In 2016 she was named the Francis Alison Professor, the university’s highest faculty honor. In 2018 she received the International Society for Infancy Studies Translational Research Aware and was the 2019 recipient of the American Psychological Association Urie Bronfenbrenner Award for Lifetime Contribution in Developmental Psychology in the Service of Science and Society.

 

Dr Kerry Taylor – Clinical Psychologist &Clinical Director (BrightPIP)

Dr Kerry Taylor founded and leads BrightPIP (Brighton Parent Infant Psychological Therapy). She has worked with families for 25 years and is passionate about working right at the beginning to prevent mental health problems.

As a parent as well as a clinician Kerry strongly believes that young families need to be respected and cherished. Kerry is a Clinical Psychologist and experienced Clinical Director specialising in parent-infant mental health, parenting and parent-child attachment.

She holds additional qualifications as a Play Therapist, in Eye Movement De-sensitisation and Re-processing (EMDR), Video Interaction Guidance (VIG), as an Expert Witness in Family Law (Cardiff University Bond Solon) and most recently in Attachment and Biobehavioural Catch-up (ABC).

 

Dr Bea Birtwell – Clinical Psychologist (BrightPIP)

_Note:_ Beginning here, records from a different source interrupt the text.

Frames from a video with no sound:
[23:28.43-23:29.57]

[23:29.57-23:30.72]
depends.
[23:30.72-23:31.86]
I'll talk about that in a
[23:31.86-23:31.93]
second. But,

Bea is an HCPC-registered Clinical Psychologist (PYL29276). She has worked with parents and carers of infants and children in a number of settings over the last 18 years including inpatient, community, statutory and voluntary, from pregnancy into childhood.

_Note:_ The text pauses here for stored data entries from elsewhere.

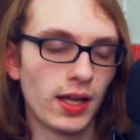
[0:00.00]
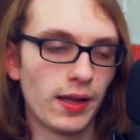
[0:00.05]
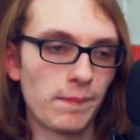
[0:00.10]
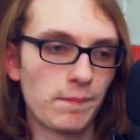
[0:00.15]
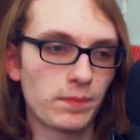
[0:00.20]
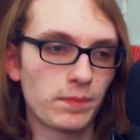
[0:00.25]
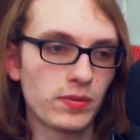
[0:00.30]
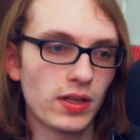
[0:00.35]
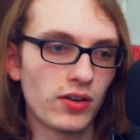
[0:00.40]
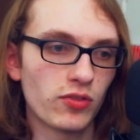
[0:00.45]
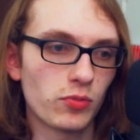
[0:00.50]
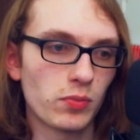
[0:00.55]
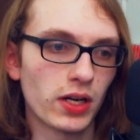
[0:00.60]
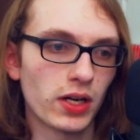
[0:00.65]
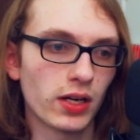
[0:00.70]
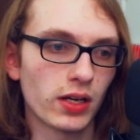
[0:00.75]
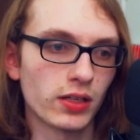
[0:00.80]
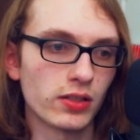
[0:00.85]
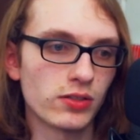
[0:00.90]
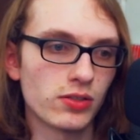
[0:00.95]
Native
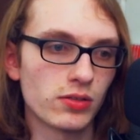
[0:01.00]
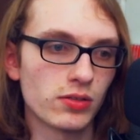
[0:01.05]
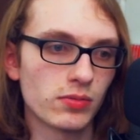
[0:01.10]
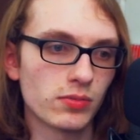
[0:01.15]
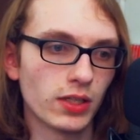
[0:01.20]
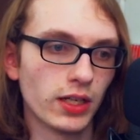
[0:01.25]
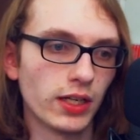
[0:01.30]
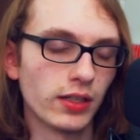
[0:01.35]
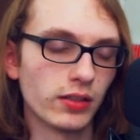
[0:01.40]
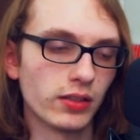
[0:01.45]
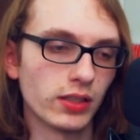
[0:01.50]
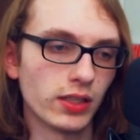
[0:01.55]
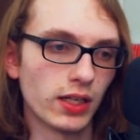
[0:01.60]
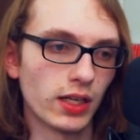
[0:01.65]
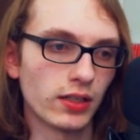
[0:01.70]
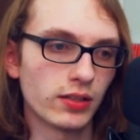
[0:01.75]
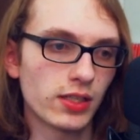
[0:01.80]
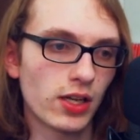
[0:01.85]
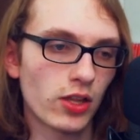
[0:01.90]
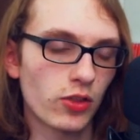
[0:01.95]
Americans and
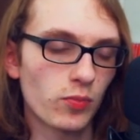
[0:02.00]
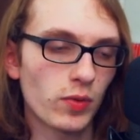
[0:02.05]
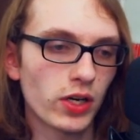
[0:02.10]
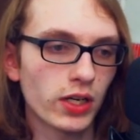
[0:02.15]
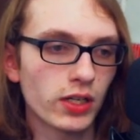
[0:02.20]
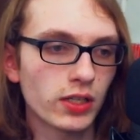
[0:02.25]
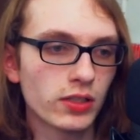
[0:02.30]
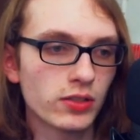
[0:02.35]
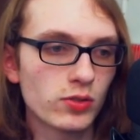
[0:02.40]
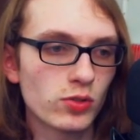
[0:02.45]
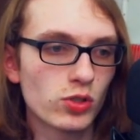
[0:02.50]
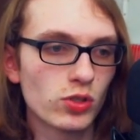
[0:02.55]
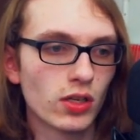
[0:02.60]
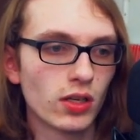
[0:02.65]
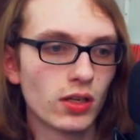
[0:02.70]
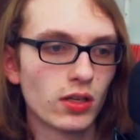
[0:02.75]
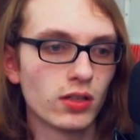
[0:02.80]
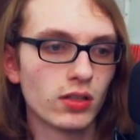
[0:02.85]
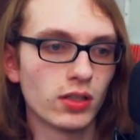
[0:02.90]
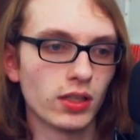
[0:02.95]
South Americans,
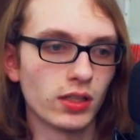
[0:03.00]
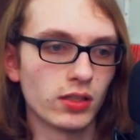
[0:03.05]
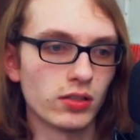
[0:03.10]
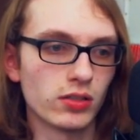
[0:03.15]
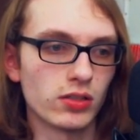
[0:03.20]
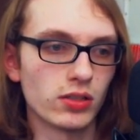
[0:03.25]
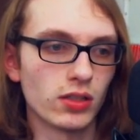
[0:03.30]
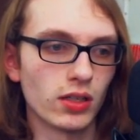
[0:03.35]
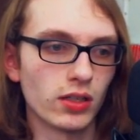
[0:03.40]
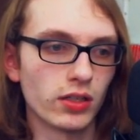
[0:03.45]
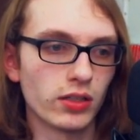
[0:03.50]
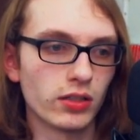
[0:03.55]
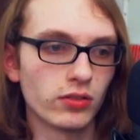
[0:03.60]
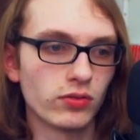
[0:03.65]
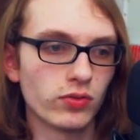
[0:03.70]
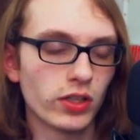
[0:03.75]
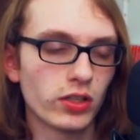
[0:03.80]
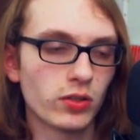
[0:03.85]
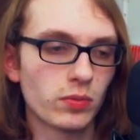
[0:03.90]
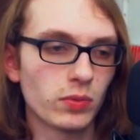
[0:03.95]
and
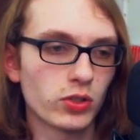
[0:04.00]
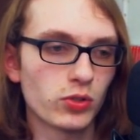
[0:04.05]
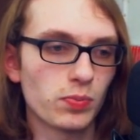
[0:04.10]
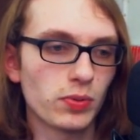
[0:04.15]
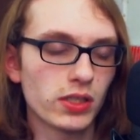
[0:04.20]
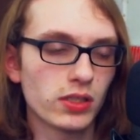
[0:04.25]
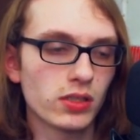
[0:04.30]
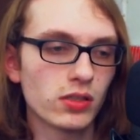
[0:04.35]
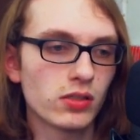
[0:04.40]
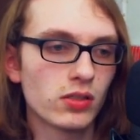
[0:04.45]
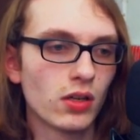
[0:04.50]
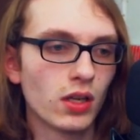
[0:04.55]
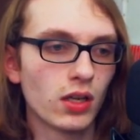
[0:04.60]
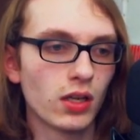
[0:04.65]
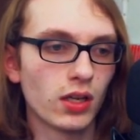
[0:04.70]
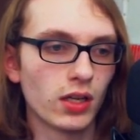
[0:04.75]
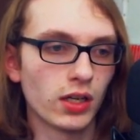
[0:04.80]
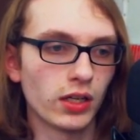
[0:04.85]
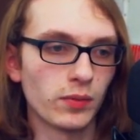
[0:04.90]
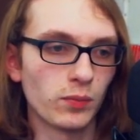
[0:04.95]
invaded a bunch of places,
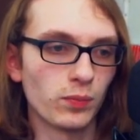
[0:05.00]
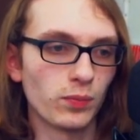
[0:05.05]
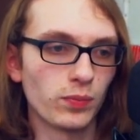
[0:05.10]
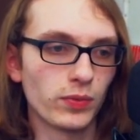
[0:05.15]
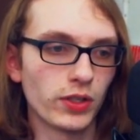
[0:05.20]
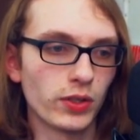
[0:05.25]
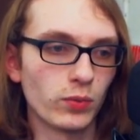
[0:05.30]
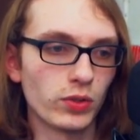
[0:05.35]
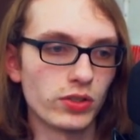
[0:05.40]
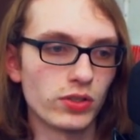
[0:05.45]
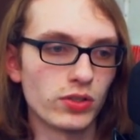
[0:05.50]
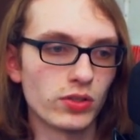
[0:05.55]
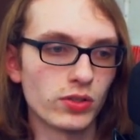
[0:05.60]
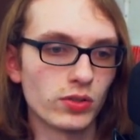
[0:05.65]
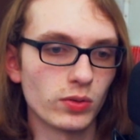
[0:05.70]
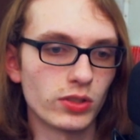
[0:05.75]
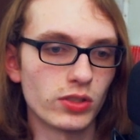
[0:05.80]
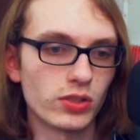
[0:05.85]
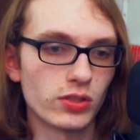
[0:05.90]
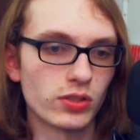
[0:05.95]
and
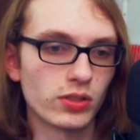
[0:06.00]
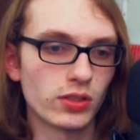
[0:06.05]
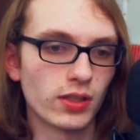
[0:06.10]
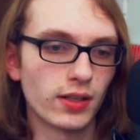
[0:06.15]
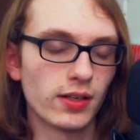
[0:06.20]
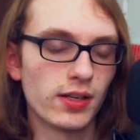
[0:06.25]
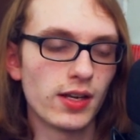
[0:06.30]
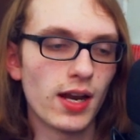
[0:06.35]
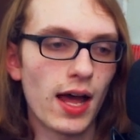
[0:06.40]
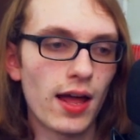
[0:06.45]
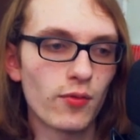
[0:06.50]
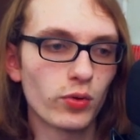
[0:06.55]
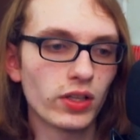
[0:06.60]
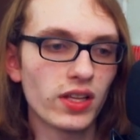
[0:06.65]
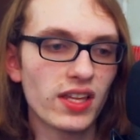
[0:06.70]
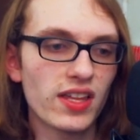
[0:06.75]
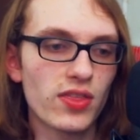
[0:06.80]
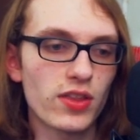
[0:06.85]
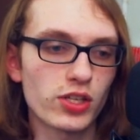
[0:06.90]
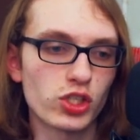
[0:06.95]
was not really
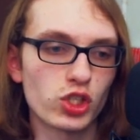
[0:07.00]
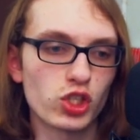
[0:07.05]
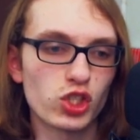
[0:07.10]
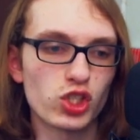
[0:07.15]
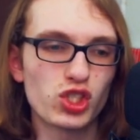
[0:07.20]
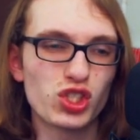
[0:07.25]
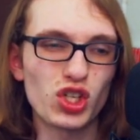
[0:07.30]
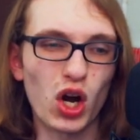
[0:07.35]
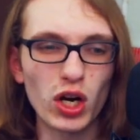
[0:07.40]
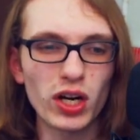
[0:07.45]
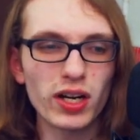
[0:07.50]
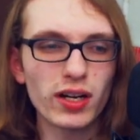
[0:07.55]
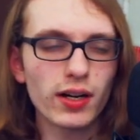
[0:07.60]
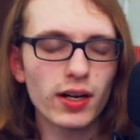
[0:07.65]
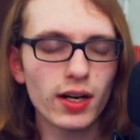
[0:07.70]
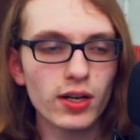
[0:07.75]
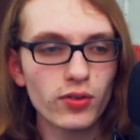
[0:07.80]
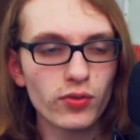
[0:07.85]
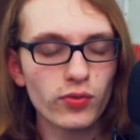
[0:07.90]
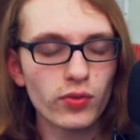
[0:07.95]
the start
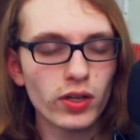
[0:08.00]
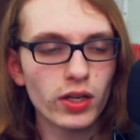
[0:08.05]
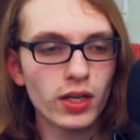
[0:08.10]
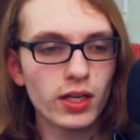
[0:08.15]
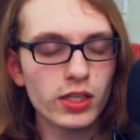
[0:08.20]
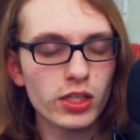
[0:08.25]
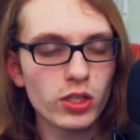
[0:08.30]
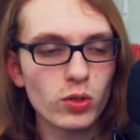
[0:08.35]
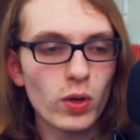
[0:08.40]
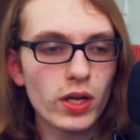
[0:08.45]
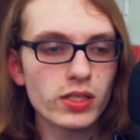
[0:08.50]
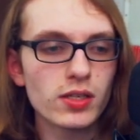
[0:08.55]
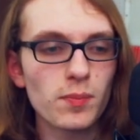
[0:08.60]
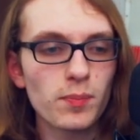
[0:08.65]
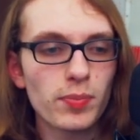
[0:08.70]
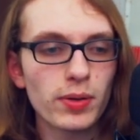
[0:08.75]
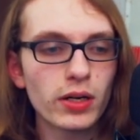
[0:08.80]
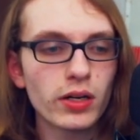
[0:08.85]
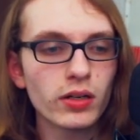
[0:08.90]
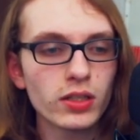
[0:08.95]
of U.S.
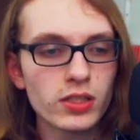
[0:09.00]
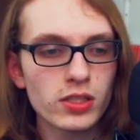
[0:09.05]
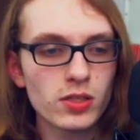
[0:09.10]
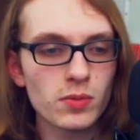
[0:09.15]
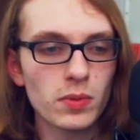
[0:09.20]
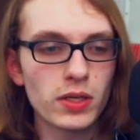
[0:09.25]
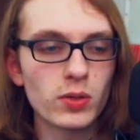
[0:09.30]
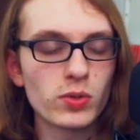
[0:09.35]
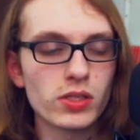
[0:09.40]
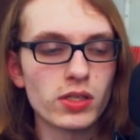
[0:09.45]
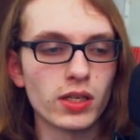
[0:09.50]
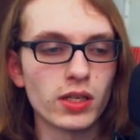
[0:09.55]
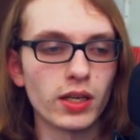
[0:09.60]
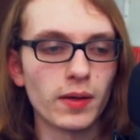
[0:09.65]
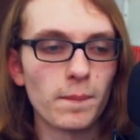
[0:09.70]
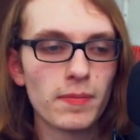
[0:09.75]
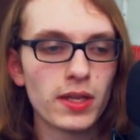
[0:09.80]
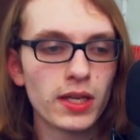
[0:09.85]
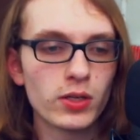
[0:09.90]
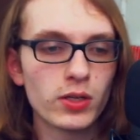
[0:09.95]
imperialism. He was a
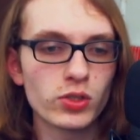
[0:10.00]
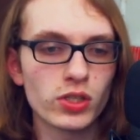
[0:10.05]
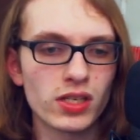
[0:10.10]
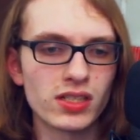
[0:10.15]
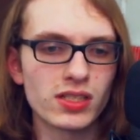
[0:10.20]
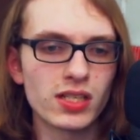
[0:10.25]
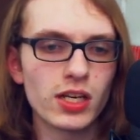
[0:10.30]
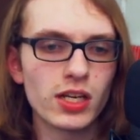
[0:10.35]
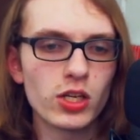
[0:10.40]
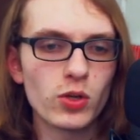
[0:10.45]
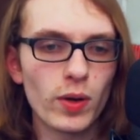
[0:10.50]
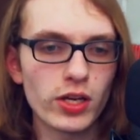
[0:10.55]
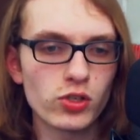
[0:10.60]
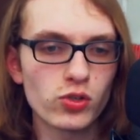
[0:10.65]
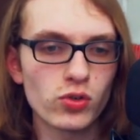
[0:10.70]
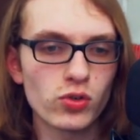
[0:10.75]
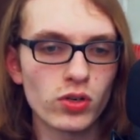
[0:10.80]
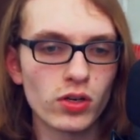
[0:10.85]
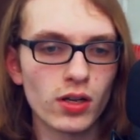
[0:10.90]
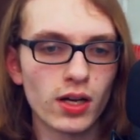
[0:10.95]

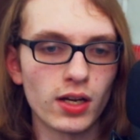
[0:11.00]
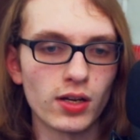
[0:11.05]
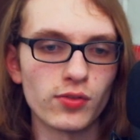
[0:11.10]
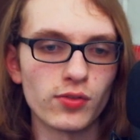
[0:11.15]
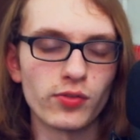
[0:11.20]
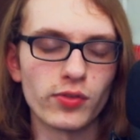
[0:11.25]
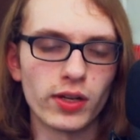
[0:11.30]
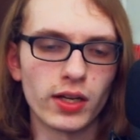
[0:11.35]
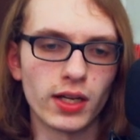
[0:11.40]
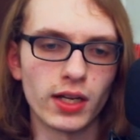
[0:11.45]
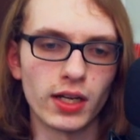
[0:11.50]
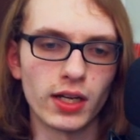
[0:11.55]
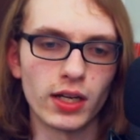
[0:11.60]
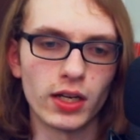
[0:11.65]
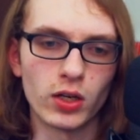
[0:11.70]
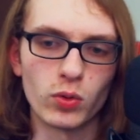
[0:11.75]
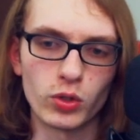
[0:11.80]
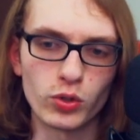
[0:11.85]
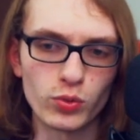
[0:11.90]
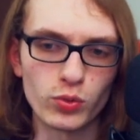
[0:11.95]
continuation of
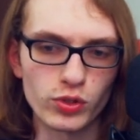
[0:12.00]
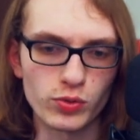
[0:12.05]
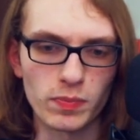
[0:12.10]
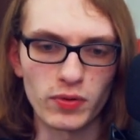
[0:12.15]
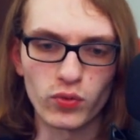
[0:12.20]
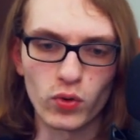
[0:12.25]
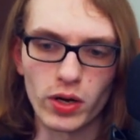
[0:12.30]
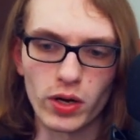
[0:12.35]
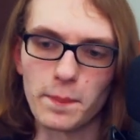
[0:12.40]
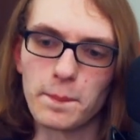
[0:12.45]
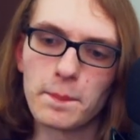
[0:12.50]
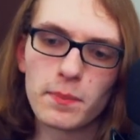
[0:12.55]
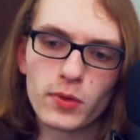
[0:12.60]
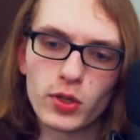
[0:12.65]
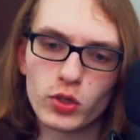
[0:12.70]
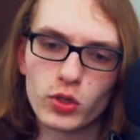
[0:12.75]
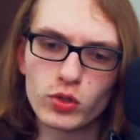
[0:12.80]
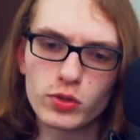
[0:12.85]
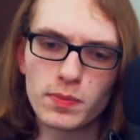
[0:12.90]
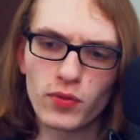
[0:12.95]
who was before him?
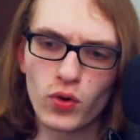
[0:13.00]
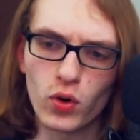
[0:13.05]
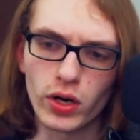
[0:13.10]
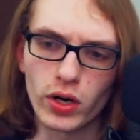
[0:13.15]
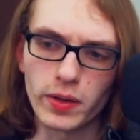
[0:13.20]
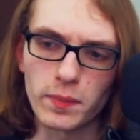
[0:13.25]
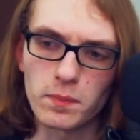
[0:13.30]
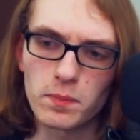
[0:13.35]
Who was before him?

With a passion for timely, tailored care and support, she believes in the power of parenthood for motivating change.

She specialised in parent-infant psychological interventions during clinical psychology training and is trained in a number of evidence-based approaches that have been shown to benefit under-fives, including the Incredible Years, Mellow Bumps, Mellow Parenting, Triple P, and most recently undertaking a year long accreditation in abc intervention, an attachment-based parenting intervention for caregivers with babies age 6-24 months.